### Task details
Please output the full listing, character for character.
Content starts
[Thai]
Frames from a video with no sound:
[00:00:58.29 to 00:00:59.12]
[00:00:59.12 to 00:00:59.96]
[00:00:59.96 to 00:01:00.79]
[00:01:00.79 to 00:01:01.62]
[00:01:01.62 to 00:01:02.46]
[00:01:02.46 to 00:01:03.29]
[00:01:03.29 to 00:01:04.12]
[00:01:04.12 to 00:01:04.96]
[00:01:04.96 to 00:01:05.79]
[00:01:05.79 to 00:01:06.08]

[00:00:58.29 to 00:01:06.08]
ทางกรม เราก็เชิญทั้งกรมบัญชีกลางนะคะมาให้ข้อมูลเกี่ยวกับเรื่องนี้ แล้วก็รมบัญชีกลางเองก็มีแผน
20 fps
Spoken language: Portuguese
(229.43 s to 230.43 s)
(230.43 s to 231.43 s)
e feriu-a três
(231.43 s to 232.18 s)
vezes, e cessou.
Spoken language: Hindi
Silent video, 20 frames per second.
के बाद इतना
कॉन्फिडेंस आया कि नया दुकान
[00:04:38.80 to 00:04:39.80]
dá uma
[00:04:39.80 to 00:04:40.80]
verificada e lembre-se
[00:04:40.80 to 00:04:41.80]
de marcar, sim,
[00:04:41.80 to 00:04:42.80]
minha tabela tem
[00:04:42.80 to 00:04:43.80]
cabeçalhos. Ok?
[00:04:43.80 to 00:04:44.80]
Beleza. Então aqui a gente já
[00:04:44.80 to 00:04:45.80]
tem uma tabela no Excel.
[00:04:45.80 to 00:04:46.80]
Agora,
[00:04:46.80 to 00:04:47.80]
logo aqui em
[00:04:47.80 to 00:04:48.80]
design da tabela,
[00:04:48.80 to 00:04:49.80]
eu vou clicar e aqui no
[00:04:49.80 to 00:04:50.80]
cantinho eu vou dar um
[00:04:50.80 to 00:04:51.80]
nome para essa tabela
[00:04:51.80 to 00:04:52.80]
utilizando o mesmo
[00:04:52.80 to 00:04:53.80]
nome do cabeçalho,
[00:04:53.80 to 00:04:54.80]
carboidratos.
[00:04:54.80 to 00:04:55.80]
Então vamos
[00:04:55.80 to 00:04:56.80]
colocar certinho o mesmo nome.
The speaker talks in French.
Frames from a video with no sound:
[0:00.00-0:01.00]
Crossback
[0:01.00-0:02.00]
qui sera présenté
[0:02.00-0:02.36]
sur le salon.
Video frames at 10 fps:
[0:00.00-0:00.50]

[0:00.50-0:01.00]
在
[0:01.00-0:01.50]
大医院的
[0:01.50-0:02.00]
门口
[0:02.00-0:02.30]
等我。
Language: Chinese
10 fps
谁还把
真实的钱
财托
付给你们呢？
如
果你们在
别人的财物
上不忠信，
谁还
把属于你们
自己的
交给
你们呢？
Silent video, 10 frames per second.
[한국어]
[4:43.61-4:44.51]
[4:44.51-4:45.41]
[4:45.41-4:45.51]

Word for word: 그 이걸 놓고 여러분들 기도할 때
Content ends
### Response
[Thai]
Frames from a video with no sound:
[00:00:58.29 to 00:00:59.12]
[00:00:59.12 to 00:00:59.96]
[00:00:59.96 to 00:01:00.79]
[00:01:00.79 to 00:01:01.62]
[00:01:01.62 to 00:01:02.46]
[00:01:02.46 to 00:01:03.29]
[00:01:03.29 to 00:01:04.12]
[00:01:04.12 to 00:01:04.96]
[00:01:04.96 to 00:01:05.79]
[00:01:05.79 to 00:01:06.08]

[00:00:58.29 to 00:01:06.08]
ทางกรม เราก็เชิญทั้งกรมบัญชีกลางนะคะมาให้ข้อมูลเกี่ยวกับเรื่องนี้ แล้วก็รมบัญชีกลางเองก็มีแผน
20 fps
Spoken language: Portuguese
(229.43 s to 230.43 s)
(230.43 s to 231.43 s)
e feriu-a três
(231.43 s to 232.18 s)
vezes, e cessou.
Spoken language: Hindi
Silent video, 20 frames per second.
के बाद इतना
कॉन्फिडेंस आया कि नया दुकान
[00:04:38.80 to 00:04:39.80]
dá uma
[00:04:39.80 to 00:04:40.80]
verificada e lembre-se
[00:04:40.80 to 00:04:41.80]
de marcar, sim,
[00:04:41.80 to 00:04:42.80]
minha tabela tem
[00:04:42.80 to 00:04:43.80]
cabeçalhos. Ok?
[00:04:43.80 to 00:04:44.80]
Beleza. Então aqui a gente já
[00:04:44.80 to 00:04:45.80]
tem uma tabela no Excel.
[00:04:45.80 to 00:04:46.80]
Agora,
[00:04:46.80 to 00:04:47.80]
logo aqui em
[00:04:47.80 to 00:04:48.80]
design da tabela,
[00:04:48.80 to 00:04:49.80]
eu vou clicar e aqui no
[00:04:49.80 to 00:04:50.80]
cantinho eu vou dar um
[00:04:50.80 to 00:04:51.80]
nome para essa tabela
[00:04:51.80 to 00:04:52.80]
utilizando o mesmo
[00:04:52.80 to 00:04:53.80]
nome do cabeçalho,
[00:04:53.80 to 00:04:54.80]
carboidratos.
[00:04:54.80 to 00:04:55.80]
Então vamos
[00:04:55.80 to 00:04:56.80]
colocar certinho o mesmo nome.
The speaker talks in French.
Frames from a video with no sound:
[0:00.00-0:01.00]
Crossback
[0:01.00-0:02.00]
qui sera présenté
[0:02.00-0:02.36]
sur le salon.
Video frames at 10 fps:
[0:00.00-0:00.50]

[0:00.50-0:01.00]
在
[0:01.00-0:01.50]
大医院的
[0:01.50-0:02.00]
门口
[0:02.00-0:02.30]
等我。
Language: Chinese
10 fps
谁还把
真实的钱
财托
付给你们呢？
如
果你们在
别人的财物
上不忠信，
谁还
把属于你们
自己的
交给
你们呢？
Silent video, 10 frames per second.
[한국어]
[4:43.61-4:44.51]
[4:44.51-4:45.41]
[4:45.41-4:45.51]

Word for word: 그 이걸 놓고 여러분들 기도할 때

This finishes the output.